Our search for specificity determinants outside the UbxIa homeodomain focused on an 18 amino acid sequence within the I1 region, which inhibits UbxIa•DNA binding.10 We find all mutations involving this region reduced the DNA binding specificity of UbxIa (Table 2, Fold variation). In vivo, Ubx-mediated repression of the dll and antp promoters is impaired by deletion of this region.25 The increase in binding by Ubx-18 to the Dll Hox•Exd composite DNA may permit binding and misregulation of dll by Ubx monomers. Since this deletion does not appear to alter DNA binding to the A1 portion of the large antp promoter,25 changes in Ubx-18 interactions with other Hox binding site clusters may alter antp expression (Fig. 2). Alternately, mutations in this region may also impact other aspects of UbxIa function such as protein interactions or transcription repression.13–15, 25, 26 Since this region participates in many molecular functions, it is not possible to unambiguously ascribe any single molecular event as the direct cause of a phenotype in vivo. However, in such cases in vitro studies can create a list of candidate functions that may, alone or in combination, contribute to a particular phenotype. Intriguingly, participation of a single protein region in multiple molecular events creates the potential for one interaction to regulate other molecular functions. Indeed, this scenario has already been suggested for the analogous region of a truncated Labial mutant: inhibition of DNA-binding by the Exd-interaction motif is relieved upon binding Exd.26 While we cannot measure an accurate dissociation constant at the protein concentrations required to observe a Ubx•Exd•Hth supershift of Dll DNA, our approximation of an upper bound for the true Kd is comparable to the Kd for Ubx monomer binding Dll DNA. Consequently, for Ubx we cannot conclusively determine whether interaction with Exd is able to reduce the DNA binding inhibition imposed by the YPWM motif.
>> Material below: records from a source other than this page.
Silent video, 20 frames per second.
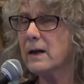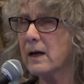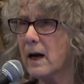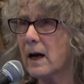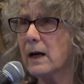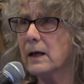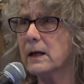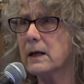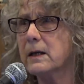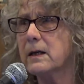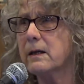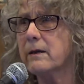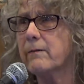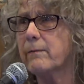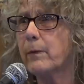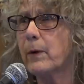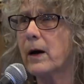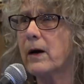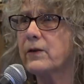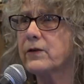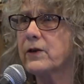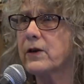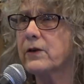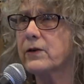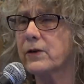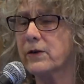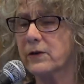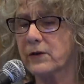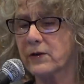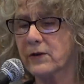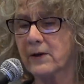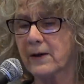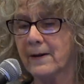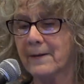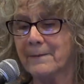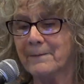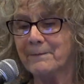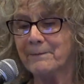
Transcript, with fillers: cognitive processes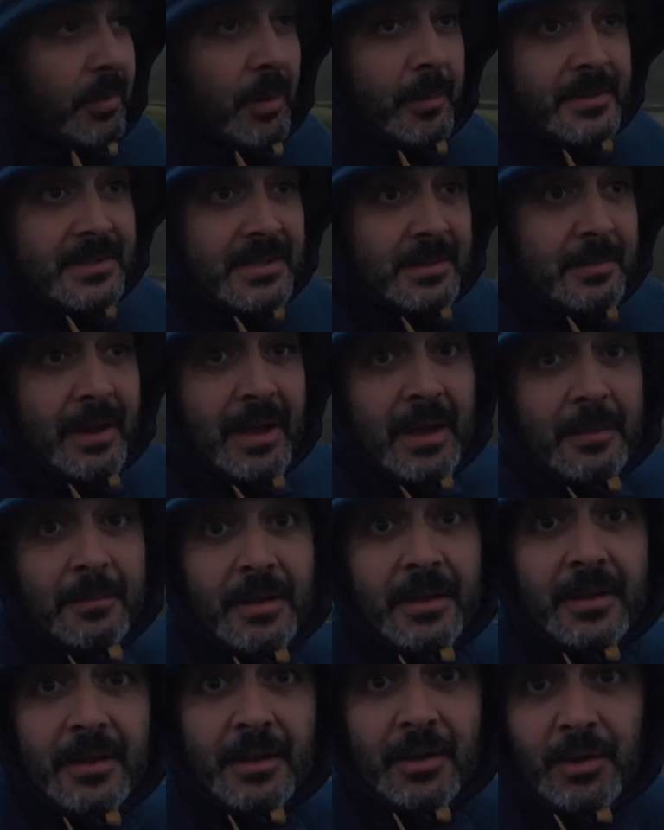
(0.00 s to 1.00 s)
probably see behind
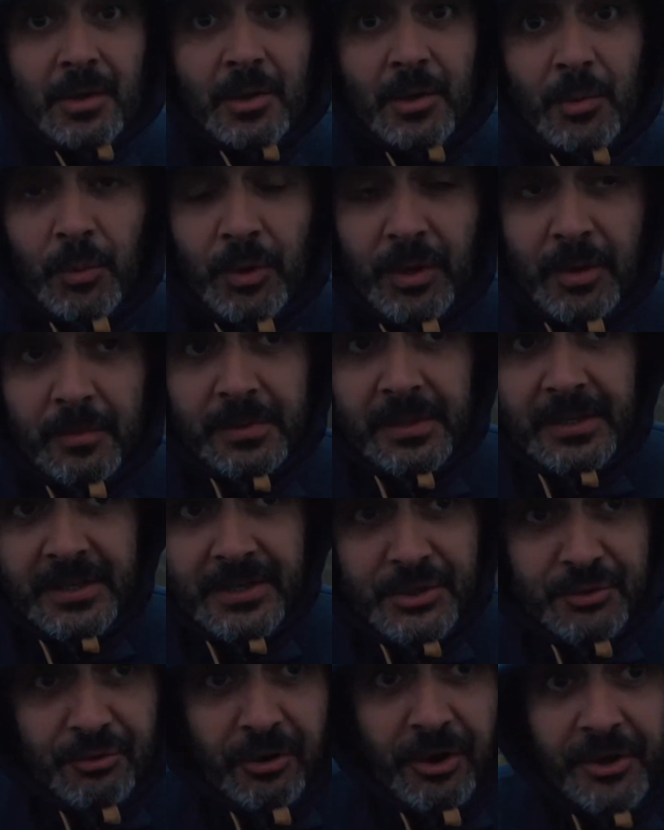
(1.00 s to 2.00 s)
me, we're completely
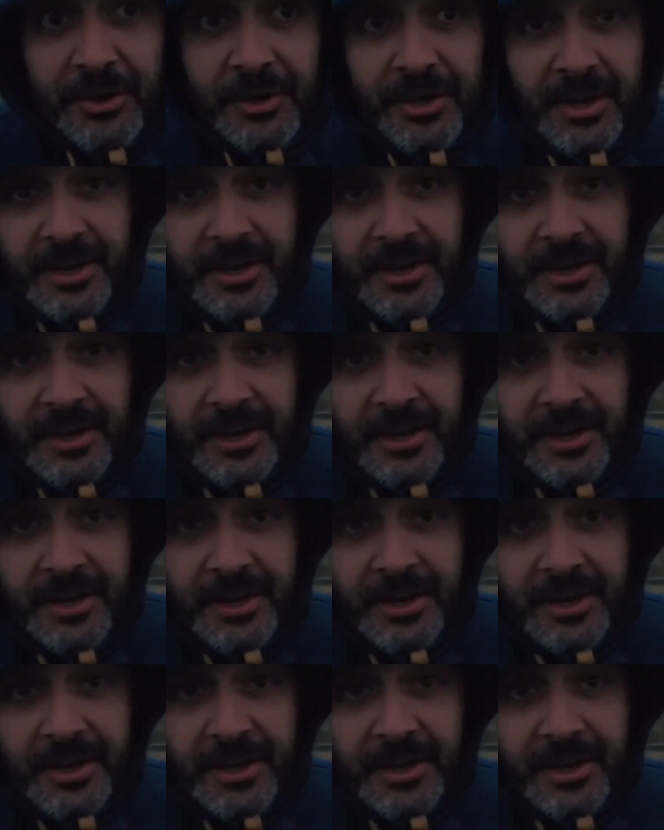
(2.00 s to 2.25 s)
shroudedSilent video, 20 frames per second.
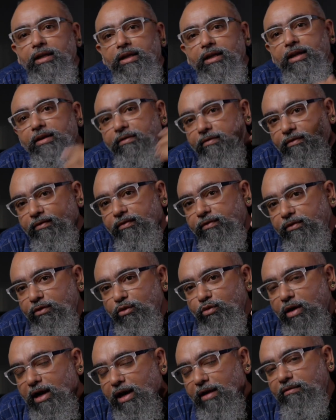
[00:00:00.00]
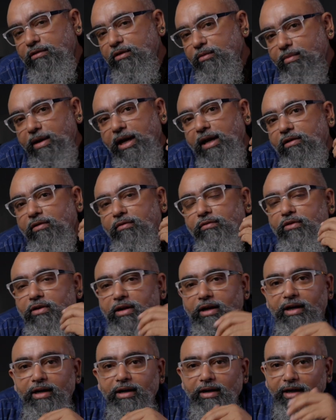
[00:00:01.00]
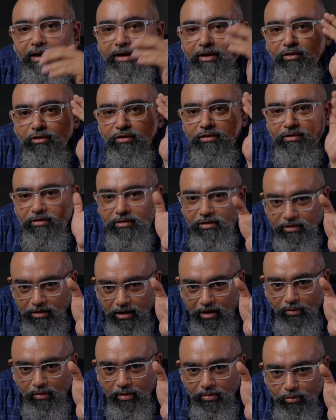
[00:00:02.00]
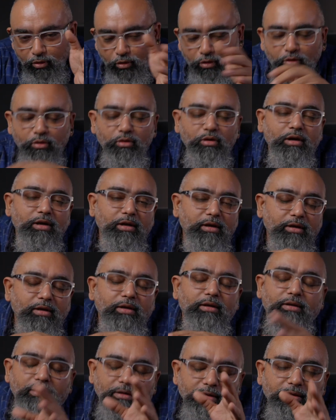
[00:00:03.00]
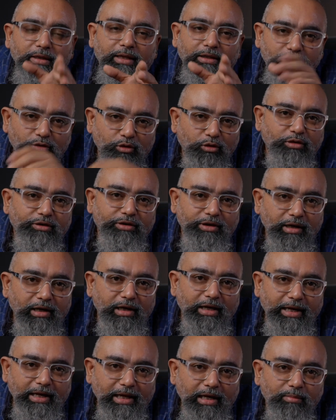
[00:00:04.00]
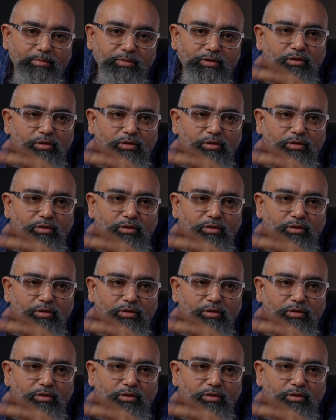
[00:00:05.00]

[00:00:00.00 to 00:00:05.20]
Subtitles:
if you have in the back of your head, right, this is how I'm going to, that's going to really help.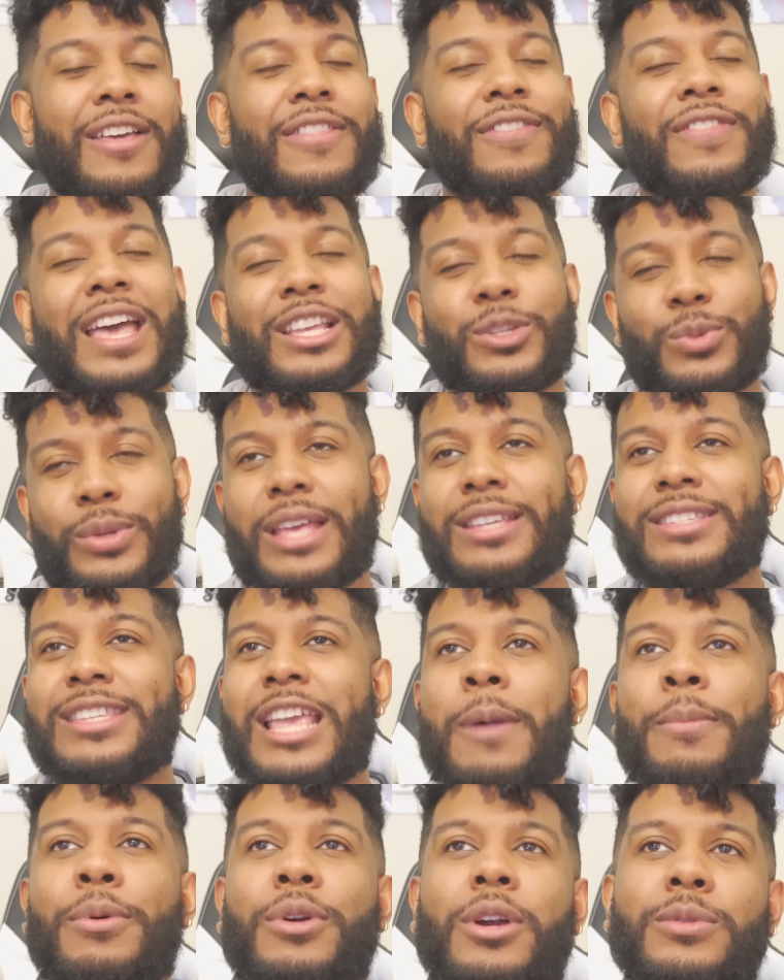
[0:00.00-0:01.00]
That's where that
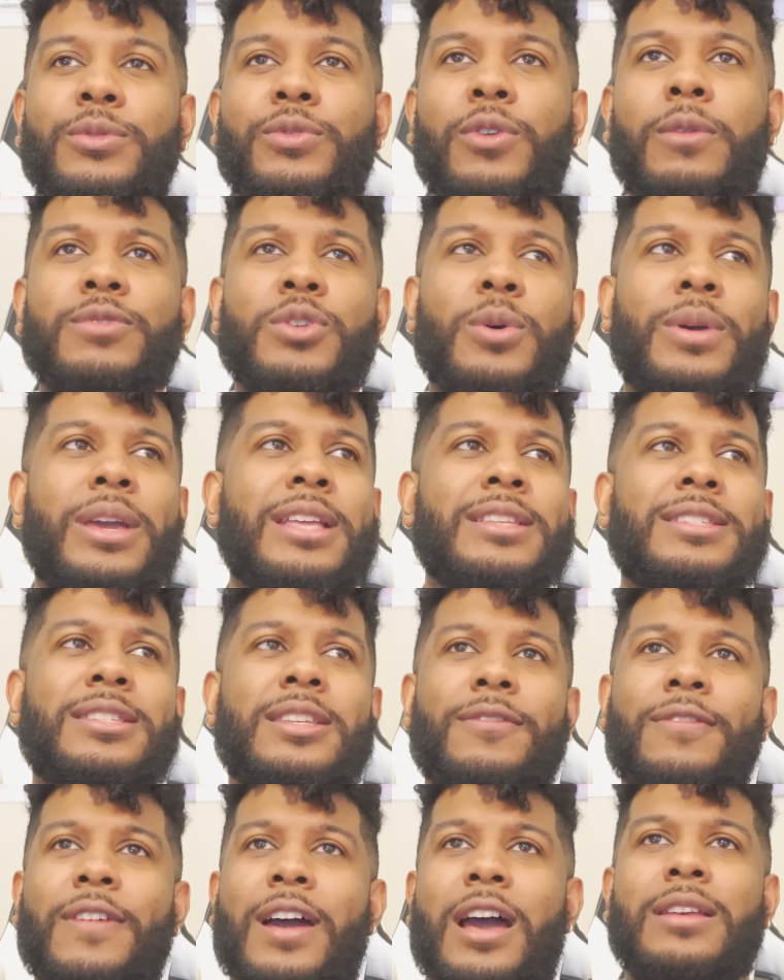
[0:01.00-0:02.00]
sample comes from. So
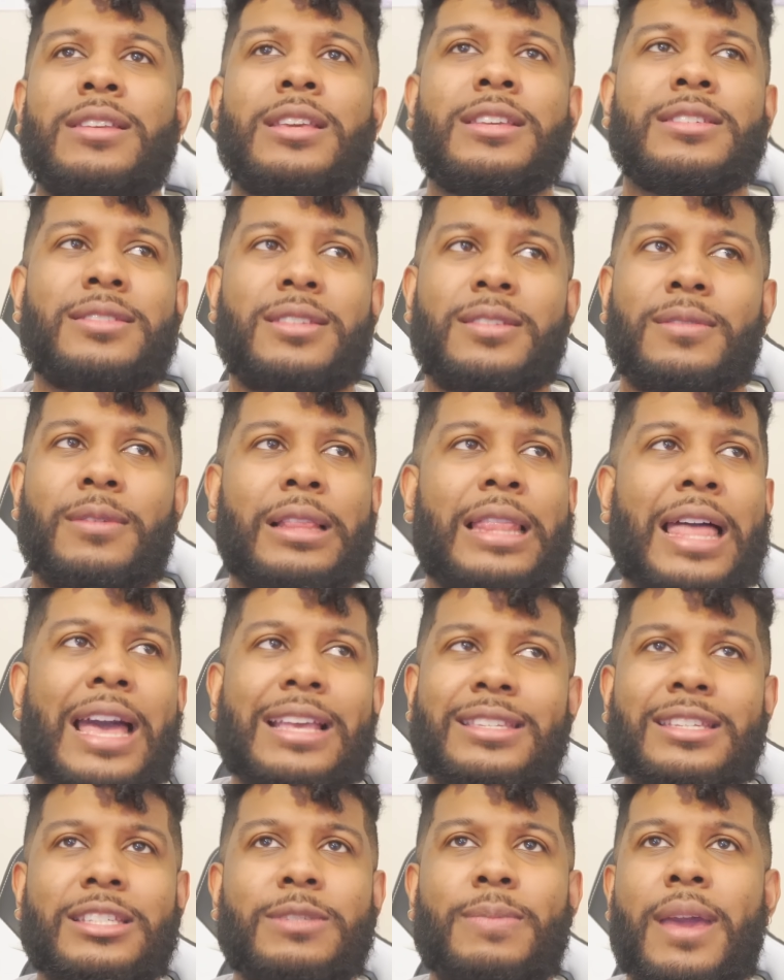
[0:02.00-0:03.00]
instant vibe, instant
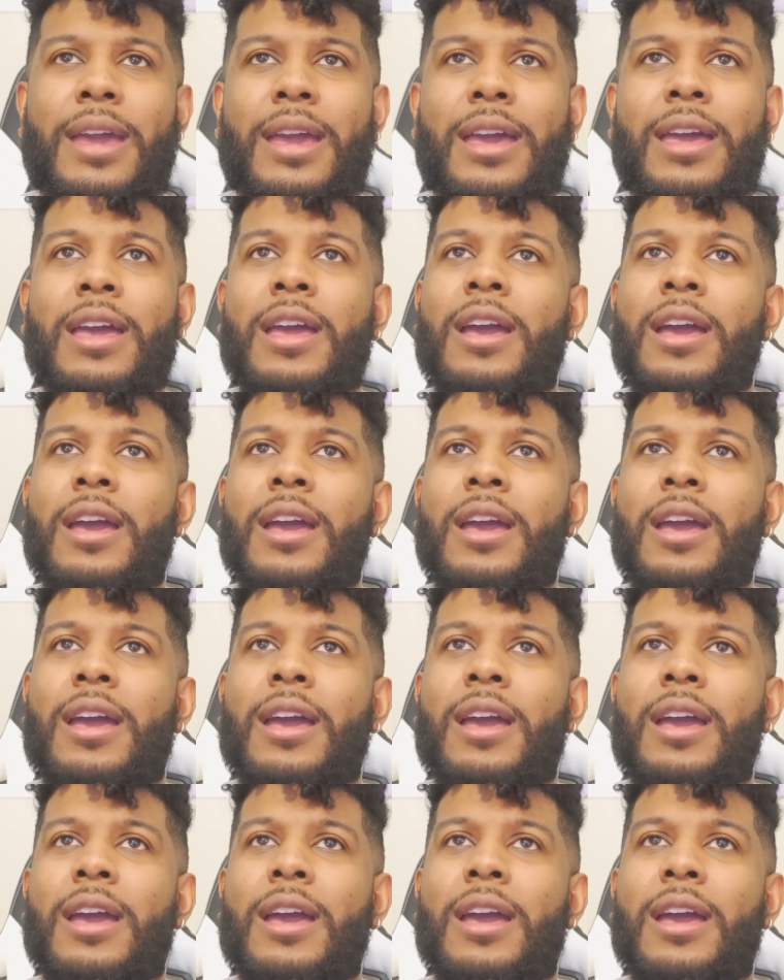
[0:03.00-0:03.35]
classics, man.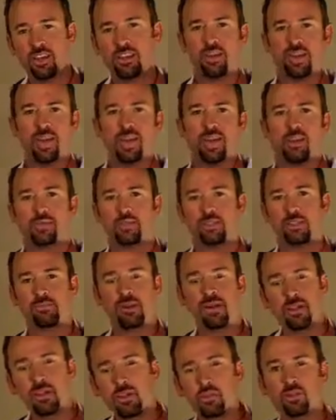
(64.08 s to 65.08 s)
other day I was in
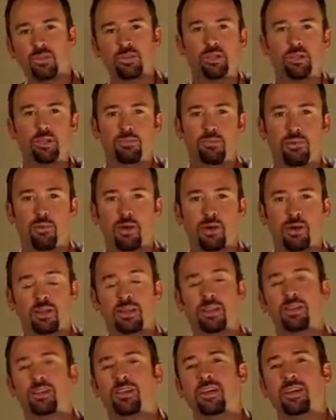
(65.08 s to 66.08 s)
my local
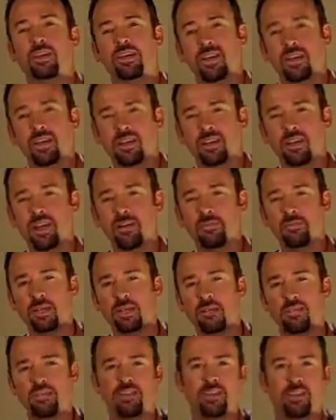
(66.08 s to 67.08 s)
supermarket and it got me
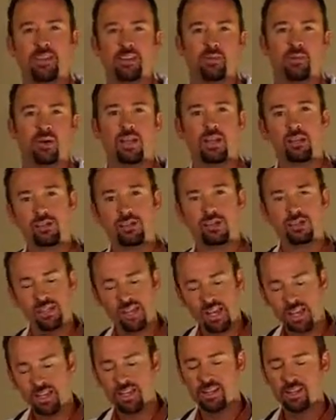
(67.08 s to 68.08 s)
to thinking while I was
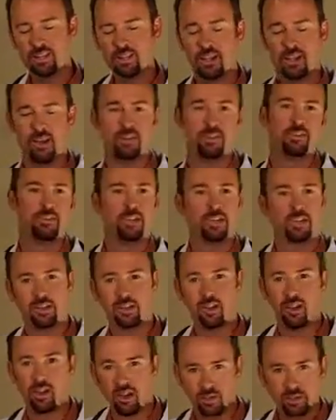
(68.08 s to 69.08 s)
standing in line looking at
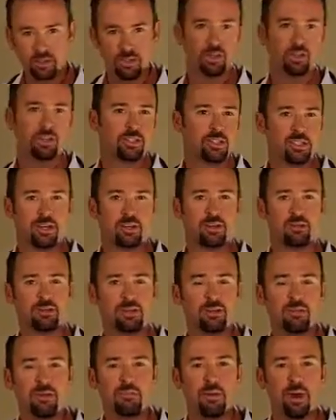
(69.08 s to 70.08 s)
all the goods that I was
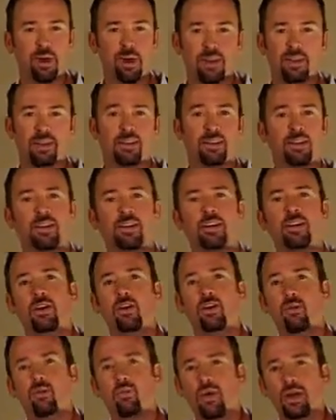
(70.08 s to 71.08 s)
going to be buying.
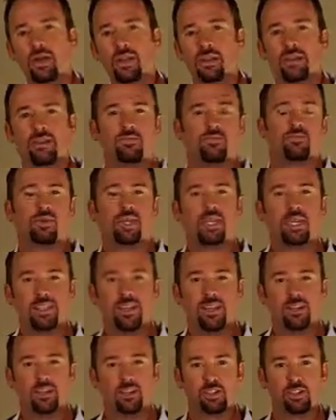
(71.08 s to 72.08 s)
What if
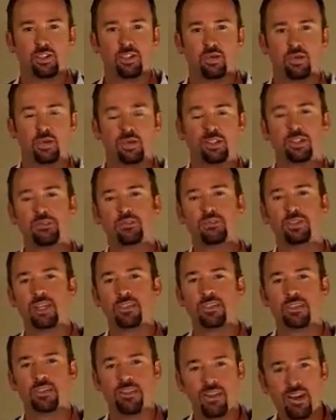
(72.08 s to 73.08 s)
retail stores
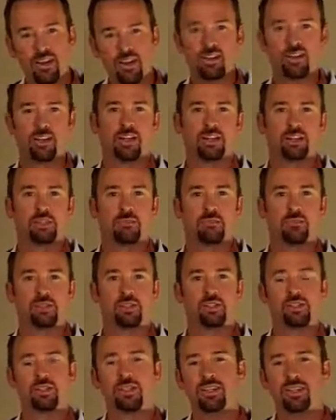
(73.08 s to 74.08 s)
subjected their
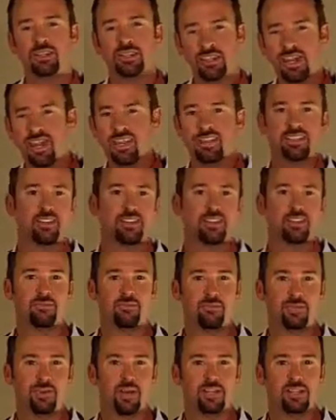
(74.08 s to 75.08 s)
customers to the exact
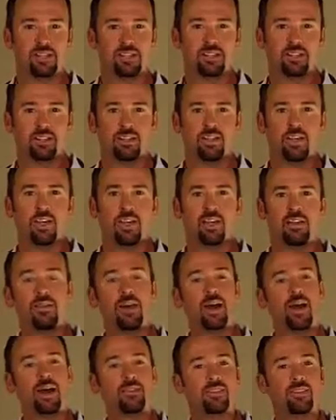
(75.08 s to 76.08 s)
same pricing
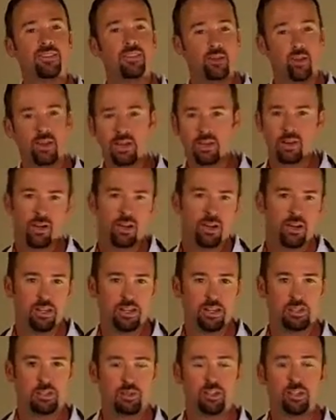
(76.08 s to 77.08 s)
that the credit card
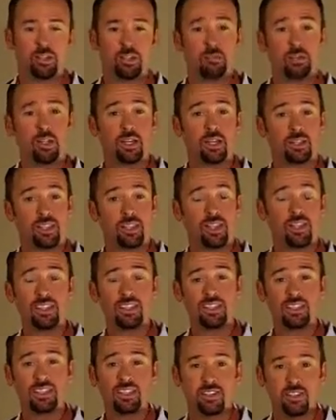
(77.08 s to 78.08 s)
industry subjects
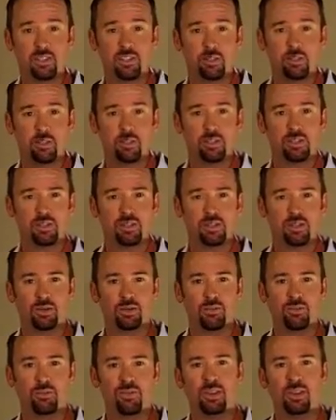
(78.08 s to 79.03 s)
its consumers to?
We have identified three smaller regions within this 18 amino acid sequence, each with separable effects, which combine in a complex manner to generate larger variations in DNA binding affinity. We demonstrate for the first time that DNA binding inhibition by the YPWM motif in UbxIa is limited to Hox•Exd composite DNA binding sites. Thus, one role of the YPWM motif may be to specifically prevent Hox monomers from binding composite DNA sites, thereby misregulating their associated genes.45,46 Since an alternate Exd interaction motif is present in Ubx,29 the YPWM motif may, therefore, be free to also regulate DNA binding specificity in a subset of Ubx•Exd heterodimers.
The region surrounding the YPWM motif modulates both the strength and DNA sequence-dependence of YPWM-mediated binding inhibition. In addition, the amino acids N- and C-terminal to the YPWM motif independently impact DNA site selection, an effect that is dependent on the amino acid sequence for the C-terminal sub-region. Divergence – to different degrees – of these regions in Ubx orthologues suggests DNA site selection may have evolved and thus contributed to the emergence of distinct body morphologies (Fig. 1d).10
A key question is whether the 18 amino acid region is the only specificity determinant in UbxIa. Since the impact of this region is DNA sequence-dependent, the sensitivity of each DNA sequence to non-homeodomain regions must be separately addressed. In general, the effects of the 18 amino acid region do not match the net impact of all non-homeodomain sequences (Protein sensitivityFL-18 versus Protein sensitivityFL-HD, Table 2). For instance, of the DNAs examined, the Dpp sequence was the most sensitive to changes in the 18 amino acid region, yet is the least sensitive to the net impact of all non-homeodomain sequences. Conversely, binding to the UA and A1 DNAs is relatively insensitive to the 18 amino acid region, but extremely sensitive to all non-homeodomain sequences. Therefore, although in vitro and in vivo data25 suggest the importance of the 18 amino acid region in DNA site selection by full-length UbxIa, other specificity determinants must also be present.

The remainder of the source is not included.